General characteristics
- Class & type: Offshore environmental protection vessel
- Length: 82.9 m (272 ft 0 in)
- Beam: 13 m (42 ft 8 in)
- Draught: 4 m (13 ft)
- Depth of hold: 7.2 m (23.5 ft)
- Propulsion: 5,470 shp (4,080 kW)
- Speed: 22 knots
- Range: 12,000 nmi (22,000 km) at 15 knots (28 km/h; 17 mph)
- Endurance: 45 days
- Complement: 18 crew, 4 cadets, 7 officers
- Aviation facilities: Helicopter landing pad

= Sarah Baartman (ship) =

Environmental offshore patrol vessel

Sarah Baartman is a South African environmental protection vessel—of the Damen Offshore Patrol Vessel 8313 class.
The Sarah Baartman was commissioned on 10 January 2005.
Named after Khoikhoi woman, Sarah Baartman, she was built by Damen Group, of the Netherlands, at one of its Romanian shipyards, and was designed to be capable of patrolling South Africa's entire EEZ, including the area around the southerly Prince Edward Islands.

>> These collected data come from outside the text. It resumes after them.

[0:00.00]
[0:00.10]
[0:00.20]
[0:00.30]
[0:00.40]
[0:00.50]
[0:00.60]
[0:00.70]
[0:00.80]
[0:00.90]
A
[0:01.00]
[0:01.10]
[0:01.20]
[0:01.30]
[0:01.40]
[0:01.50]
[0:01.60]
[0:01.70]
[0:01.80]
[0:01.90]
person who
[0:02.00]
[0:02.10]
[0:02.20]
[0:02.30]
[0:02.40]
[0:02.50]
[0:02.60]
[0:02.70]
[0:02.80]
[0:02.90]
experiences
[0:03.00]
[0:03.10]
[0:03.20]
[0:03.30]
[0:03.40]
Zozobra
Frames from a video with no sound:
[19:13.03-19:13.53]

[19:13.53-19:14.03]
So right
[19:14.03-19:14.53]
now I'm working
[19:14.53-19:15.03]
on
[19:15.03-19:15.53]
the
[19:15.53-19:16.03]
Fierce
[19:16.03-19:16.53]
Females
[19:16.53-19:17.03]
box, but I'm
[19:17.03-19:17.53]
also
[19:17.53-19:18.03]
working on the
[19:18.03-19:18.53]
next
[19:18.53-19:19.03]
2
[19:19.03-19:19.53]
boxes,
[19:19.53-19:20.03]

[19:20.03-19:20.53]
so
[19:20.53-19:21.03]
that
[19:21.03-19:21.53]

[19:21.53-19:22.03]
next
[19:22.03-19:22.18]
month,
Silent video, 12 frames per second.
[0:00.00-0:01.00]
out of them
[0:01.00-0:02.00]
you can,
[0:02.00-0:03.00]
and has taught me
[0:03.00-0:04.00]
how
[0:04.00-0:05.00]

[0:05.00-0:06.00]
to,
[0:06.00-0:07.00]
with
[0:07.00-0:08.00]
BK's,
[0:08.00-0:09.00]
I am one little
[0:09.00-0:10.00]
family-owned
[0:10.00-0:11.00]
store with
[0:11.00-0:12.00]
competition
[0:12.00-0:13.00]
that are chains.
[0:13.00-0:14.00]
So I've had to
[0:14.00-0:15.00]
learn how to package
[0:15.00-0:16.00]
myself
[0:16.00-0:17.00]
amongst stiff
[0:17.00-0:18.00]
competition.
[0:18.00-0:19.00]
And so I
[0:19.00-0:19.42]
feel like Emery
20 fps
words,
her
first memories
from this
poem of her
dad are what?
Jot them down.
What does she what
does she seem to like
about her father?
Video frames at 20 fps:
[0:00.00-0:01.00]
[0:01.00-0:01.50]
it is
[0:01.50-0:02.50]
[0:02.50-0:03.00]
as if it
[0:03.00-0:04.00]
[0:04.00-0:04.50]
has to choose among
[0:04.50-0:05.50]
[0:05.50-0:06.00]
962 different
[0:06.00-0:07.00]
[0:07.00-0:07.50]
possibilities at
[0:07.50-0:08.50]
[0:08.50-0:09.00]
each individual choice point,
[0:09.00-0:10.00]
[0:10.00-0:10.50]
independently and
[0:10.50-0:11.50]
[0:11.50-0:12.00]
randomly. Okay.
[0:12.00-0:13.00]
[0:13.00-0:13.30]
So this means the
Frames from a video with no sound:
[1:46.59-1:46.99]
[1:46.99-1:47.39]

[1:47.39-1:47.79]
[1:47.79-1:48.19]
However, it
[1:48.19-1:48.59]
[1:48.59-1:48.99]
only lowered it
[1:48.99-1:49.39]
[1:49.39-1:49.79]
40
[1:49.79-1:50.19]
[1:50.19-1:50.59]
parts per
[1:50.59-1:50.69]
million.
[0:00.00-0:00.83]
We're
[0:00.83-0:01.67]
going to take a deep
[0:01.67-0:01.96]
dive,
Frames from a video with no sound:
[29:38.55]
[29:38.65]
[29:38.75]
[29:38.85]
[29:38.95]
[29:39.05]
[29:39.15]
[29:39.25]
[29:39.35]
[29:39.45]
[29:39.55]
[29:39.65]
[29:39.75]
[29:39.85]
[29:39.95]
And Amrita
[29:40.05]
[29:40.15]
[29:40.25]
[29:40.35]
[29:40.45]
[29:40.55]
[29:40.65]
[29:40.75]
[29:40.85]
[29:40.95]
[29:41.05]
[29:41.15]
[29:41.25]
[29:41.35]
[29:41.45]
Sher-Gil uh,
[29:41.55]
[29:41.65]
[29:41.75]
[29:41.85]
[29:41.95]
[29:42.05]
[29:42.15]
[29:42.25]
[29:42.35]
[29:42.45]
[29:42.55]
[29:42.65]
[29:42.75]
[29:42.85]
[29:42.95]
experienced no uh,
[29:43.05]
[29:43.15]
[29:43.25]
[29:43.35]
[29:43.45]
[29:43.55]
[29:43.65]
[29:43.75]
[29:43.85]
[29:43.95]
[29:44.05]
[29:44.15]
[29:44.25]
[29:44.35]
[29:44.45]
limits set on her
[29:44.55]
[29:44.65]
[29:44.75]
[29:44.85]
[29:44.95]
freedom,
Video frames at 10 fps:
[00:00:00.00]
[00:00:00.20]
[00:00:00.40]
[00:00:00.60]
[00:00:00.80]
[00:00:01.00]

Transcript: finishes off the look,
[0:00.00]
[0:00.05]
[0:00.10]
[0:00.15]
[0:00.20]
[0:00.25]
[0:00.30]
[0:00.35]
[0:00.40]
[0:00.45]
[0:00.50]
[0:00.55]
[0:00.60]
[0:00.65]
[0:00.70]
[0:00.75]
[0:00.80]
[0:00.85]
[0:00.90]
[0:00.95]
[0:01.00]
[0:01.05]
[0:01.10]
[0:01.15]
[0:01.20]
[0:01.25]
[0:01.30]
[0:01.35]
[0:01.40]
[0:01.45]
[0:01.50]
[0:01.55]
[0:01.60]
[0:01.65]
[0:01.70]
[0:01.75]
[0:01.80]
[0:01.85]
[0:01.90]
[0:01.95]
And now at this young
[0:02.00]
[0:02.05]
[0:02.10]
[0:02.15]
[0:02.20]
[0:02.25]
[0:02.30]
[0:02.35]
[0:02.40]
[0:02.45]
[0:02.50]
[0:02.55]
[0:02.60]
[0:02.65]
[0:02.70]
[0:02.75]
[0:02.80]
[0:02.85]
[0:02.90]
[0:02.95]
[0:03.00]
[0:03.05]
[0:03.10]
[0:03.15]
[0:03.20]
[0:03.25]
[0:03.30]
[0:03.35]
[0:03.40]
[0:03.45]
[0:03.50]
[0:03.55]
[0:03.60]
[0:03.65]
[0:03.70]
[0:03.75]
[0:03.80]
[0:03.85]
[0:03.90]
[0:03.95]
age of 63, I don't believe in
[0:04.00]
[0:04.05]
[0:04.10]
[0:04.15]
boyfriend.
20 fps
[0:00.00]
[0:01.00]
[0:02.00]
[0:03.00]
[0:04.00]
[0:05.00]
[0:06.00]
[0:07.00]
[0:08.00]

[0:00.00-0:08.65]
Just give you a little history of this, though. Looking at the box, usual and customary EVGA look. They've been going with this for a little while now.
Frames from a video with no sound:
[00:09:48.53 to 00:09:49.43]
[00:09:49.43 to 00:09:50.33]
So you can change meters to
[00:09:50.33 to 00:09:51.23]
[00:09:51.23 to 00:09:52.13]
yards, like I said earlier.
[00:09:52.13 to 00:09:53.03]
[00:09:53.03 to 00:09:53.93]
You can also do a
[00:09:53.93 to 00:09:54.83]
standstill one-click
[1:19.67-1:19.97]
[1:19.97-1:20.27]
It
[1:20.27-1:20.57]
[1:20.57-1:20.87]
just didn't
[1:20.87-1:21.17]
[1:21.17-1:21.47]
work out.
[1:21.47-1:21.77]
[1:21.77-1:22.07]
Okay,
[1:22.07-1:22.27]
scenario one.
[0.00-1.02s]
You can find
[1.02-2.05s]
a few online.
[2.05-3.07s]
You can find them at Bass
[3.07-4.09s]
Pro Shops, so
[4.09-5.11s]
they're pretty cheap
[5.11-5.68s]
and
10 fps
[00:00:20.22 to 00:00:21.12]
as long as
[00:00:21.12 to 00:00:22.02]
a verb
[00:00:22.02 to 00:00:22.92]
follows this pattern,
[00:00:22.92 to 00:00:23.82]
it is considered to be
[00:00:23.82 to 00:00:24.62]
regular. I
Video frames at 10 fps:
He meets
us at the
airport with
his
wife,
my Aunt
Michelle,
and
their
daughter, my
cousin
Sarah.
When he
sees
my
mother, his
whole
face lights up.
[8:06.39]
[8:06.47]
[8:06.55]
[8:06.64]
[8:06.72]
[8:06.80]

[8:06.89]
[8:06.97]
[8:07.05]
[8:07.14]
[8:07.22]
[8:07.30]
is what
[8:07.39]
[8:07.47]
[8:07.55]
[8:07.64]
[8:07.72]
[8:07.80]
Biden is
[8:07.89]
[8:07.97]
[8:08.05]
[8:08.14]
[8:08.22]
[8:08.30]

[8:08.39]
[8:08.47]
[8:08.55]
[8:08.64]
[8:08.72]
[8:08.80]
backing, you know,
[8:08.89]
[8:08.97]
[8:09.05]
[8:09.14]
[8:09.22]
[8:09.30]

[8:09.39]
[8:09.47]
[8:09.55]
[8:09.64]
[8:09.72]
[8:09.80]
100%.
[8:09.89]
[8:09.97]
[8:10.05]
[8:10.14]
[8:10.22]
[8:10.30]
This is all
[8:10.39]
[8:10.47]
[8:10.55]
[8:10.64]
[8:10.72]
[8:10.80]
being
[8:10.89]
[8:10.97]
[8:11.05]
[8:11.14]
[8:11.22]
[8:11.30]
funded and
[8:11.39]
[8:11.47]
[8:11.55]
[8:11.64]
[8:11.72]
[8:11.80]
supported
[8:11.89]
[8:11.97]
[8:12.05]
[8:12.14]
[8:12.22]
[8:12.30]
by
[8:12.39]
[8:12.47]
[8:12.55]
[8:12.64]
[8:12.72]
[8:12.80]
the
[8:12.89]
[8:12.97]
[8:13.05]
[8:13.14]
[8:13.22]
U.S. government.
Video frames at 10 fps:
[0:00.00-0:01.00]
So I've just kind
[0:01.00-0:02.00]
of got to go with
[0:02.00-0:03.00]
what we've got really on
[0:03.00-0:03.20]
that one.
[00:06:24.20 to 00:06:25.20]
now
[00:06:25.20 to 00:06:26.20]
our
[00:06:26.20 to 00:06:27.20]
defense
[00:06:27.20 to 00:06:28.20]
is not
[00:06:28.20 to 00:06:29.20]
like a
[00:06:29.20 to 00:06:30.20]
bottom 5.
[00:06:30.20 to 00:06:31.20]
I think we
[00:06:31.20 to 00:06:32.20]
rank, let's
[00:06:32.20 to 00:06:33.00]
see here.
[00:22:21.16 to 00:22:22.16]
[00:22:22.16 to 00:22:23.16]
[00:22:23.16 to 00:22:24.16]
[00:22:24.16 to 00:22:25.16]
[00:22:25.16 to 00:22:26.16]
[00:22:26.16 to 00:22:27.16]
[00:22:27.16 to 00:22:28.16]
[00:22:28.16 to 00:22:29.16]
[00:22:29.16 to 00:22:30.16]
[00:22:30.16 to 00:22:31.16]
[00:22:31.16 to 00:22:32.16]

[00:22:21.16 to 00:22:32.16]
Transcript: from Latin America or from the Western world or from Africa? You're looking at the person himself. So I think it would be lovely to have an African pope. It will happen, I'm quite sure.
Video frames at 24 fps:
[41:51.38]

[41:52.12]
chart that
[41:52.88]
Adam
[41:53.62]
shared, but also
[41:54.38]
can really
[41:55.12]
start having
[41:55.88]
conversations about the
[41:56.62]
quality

On 3 October 2007 the Sarah Baartman took custody of two men accused of murdering a fellow crew member of the South African icebreaker S. A. Agulhas.

The South African government has been criticized for chartering the Sarah Baartman to support offshore oil drilling.

The vessels carry limited equipment for enclosing and skimming oil spills, and fire-fighting water cannons.